Jednak wielu, którzy nie mogli się poruszać, było potrójnie narażonych: mieli niskie dochody lub brakowało im transportu, mieszkali w starszych domach w dzielnicach narażonych na powodzie i mieli niewielki dostęp lub wpływ na rozwój lub wdrażanie lokalnych planów i polityk dotyczących klęsk żywiołowych. Musimy wykonać więcej pracy, aby przełożyć złe doświadczenia, takie jak to, na zasady, które mogą chronić zdrowie i bezpieczeństwo mieszkańców, jednocześnie szanując wrodzone mocne strony społeczności, które czasami prowadzą do niepowodzeń w ewakuacji.

Przygotowania do kolejnej burzy

Dopiero okaże się, jak dobrze powiodła się ewakuacja przed huraganem Matthew. Dostępne informacje wskazują, że od 35 do 50 procent osób objętych obowiązkowymi nakazami ewakuacji w całej strefie burzy zastosowało się do nich. Wskaźniki te są porównywalne z wcześniejszymi ewakuacjami. I podobnie jak w przypadku poprzednich burz, niektórzy mieszkańcy wybrzeża przenieśli się ze stref burzowych tylko po to, by być uwięzionych tam przez powódź śródlądową.

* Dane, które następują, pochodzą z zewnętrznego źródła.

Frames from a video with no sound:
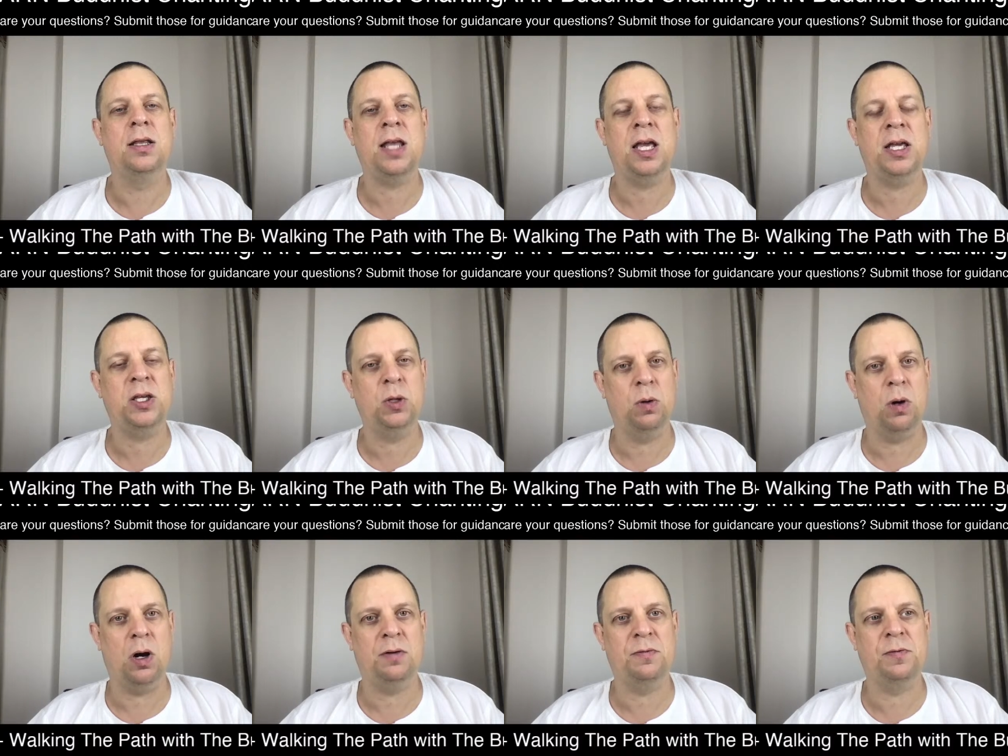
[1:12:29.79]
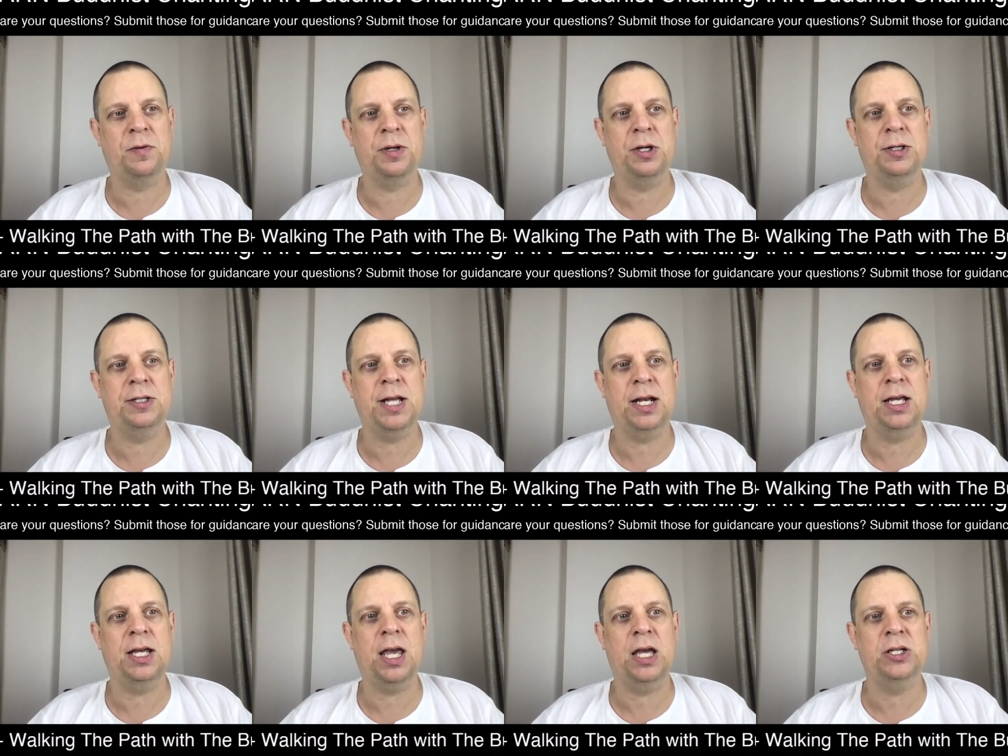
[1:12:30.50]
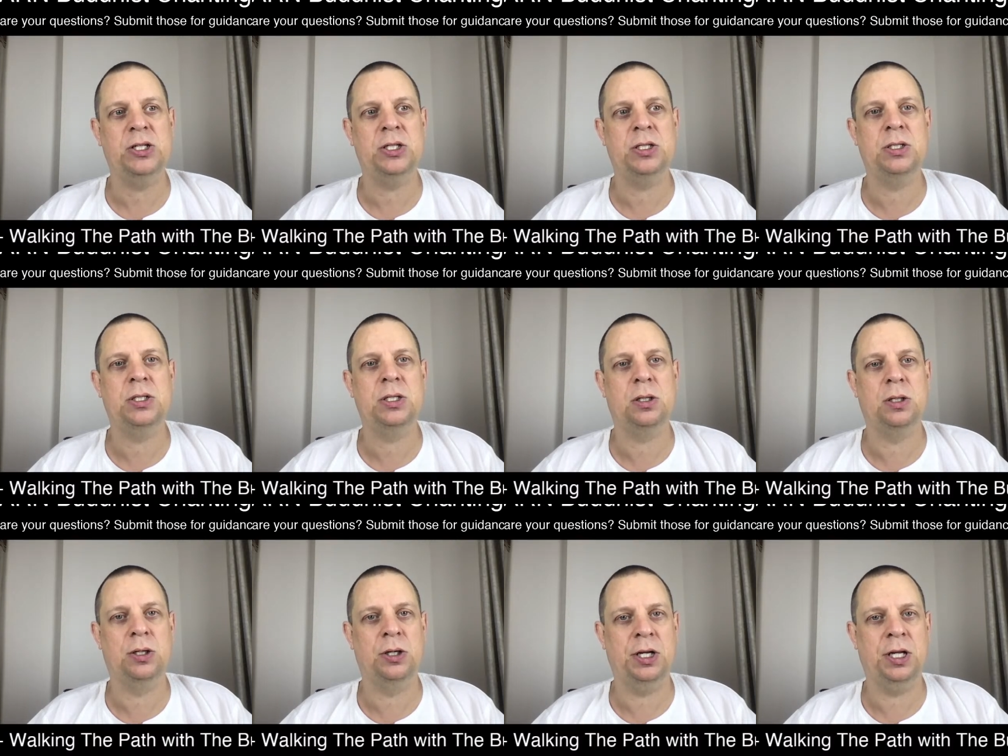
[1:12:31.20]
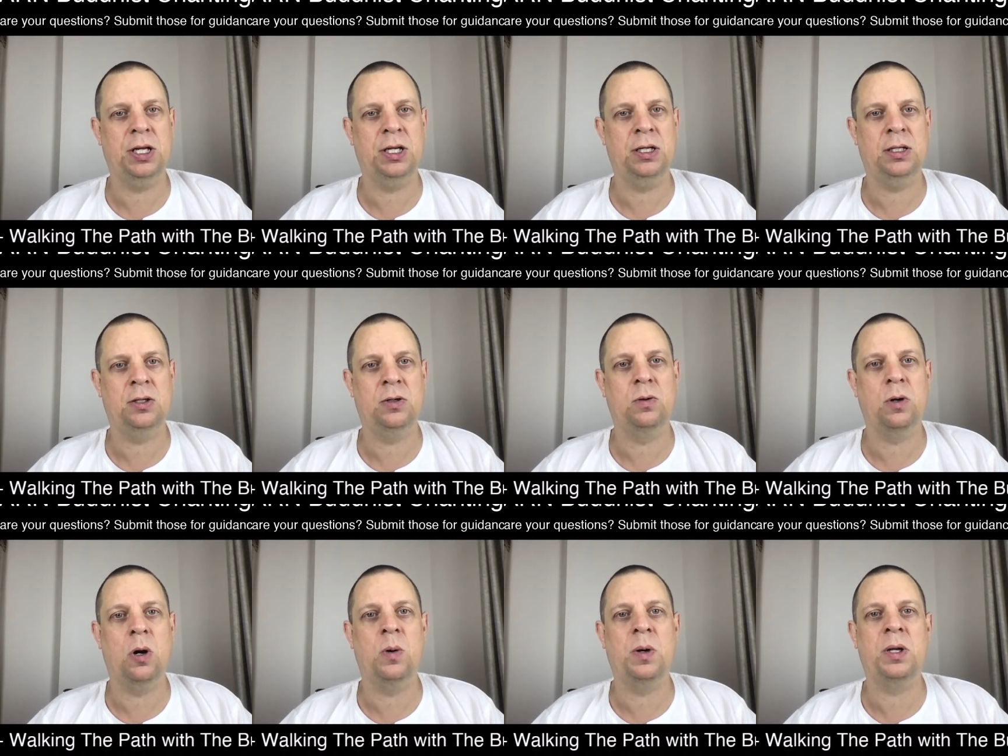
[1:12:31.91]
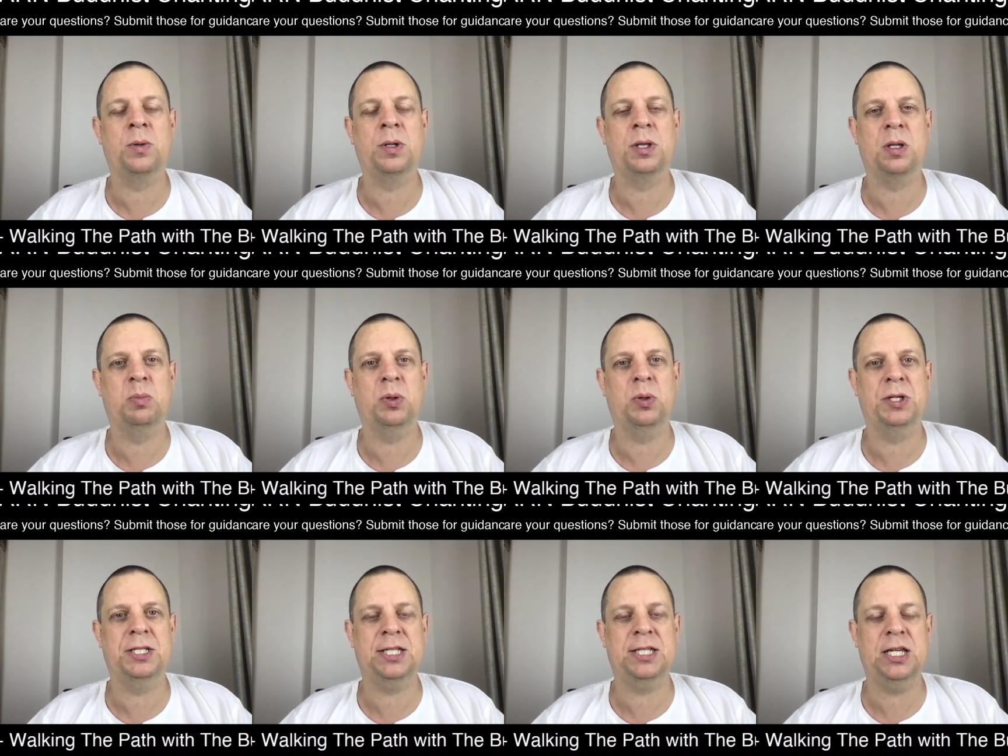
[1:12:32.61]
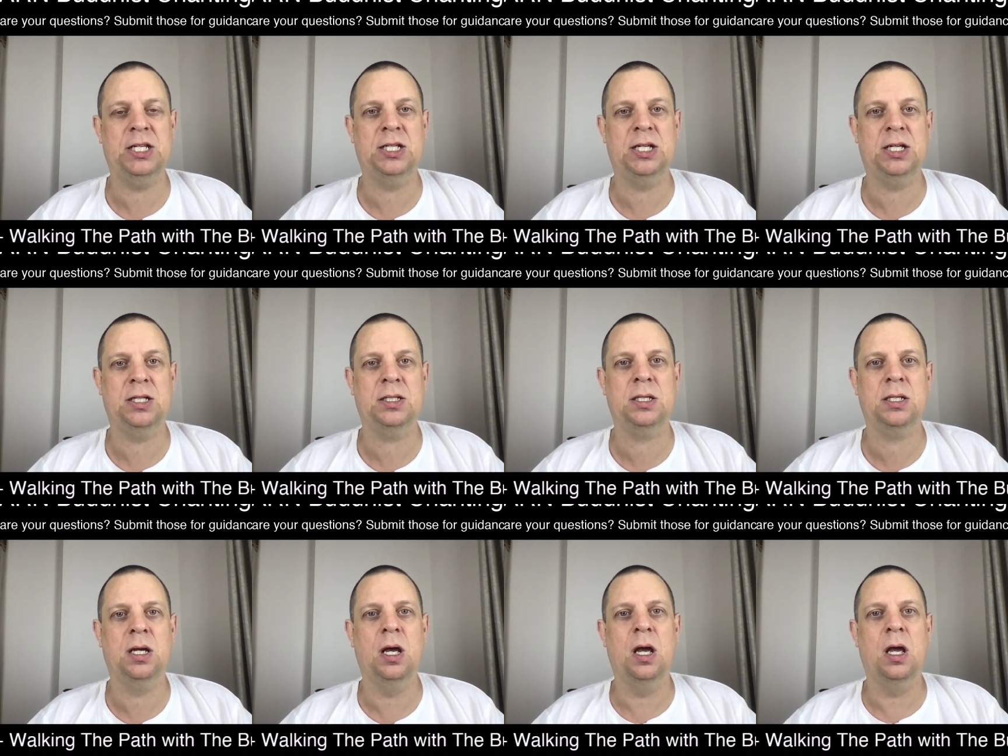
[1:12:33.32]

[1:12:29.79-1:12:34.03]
Thank you all for your dedication to learning and growing with the Buddhist teachings.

Od października 16, Zgonów 44 przypisywano huraganowi Matthew w Stanach Zjednoczonych. Wśród nich są mieszkańcy, którzy utonęli po wjechaniu na zalane drogi; zgniecenia i urazy spowodowane przez drzewa spadające na domy i samochody; i niewłaściwe użycie generatorów. Będzie więcej zgonów i obrażeń, gdy mieszkańcy wrócą do domów, aby posprzątać i będą narażeni na zerwane linie energetyczne, pleśń i inne obciążenia, które pogarszają istniejące chroniczne schorzenia.

Obliczenie, ilu ofiar śmiertelnych i obrażeń można było uniknąć, gdyby więcej osób zastosowało się do poleceń ewakuacji, oraz naprawa szkód spowodowanych przez burzę, zajmie więcej czasu. Odbudowa i dokonywanie trudnych wyborów gdzie nie budować ponownie, będzie wyzwaniem dla mieszkańców i decydentów. Ale bardzo ważne jest, aby zmagać się z tymi problemami, abyśmy mogli lepiej reagować na następną burzę, która prawdopodobnie nie nastąpi za 10 lat.

Konwersacje

O autorze

Jennifer Horney, profesor nadzwyczajny epidemiologii i biostatyki, Uniwersytet Texas A&M

Ten artykuł został pierwotnie opublikowany w Konwersacje. Przeczytać oryginalny artykuł.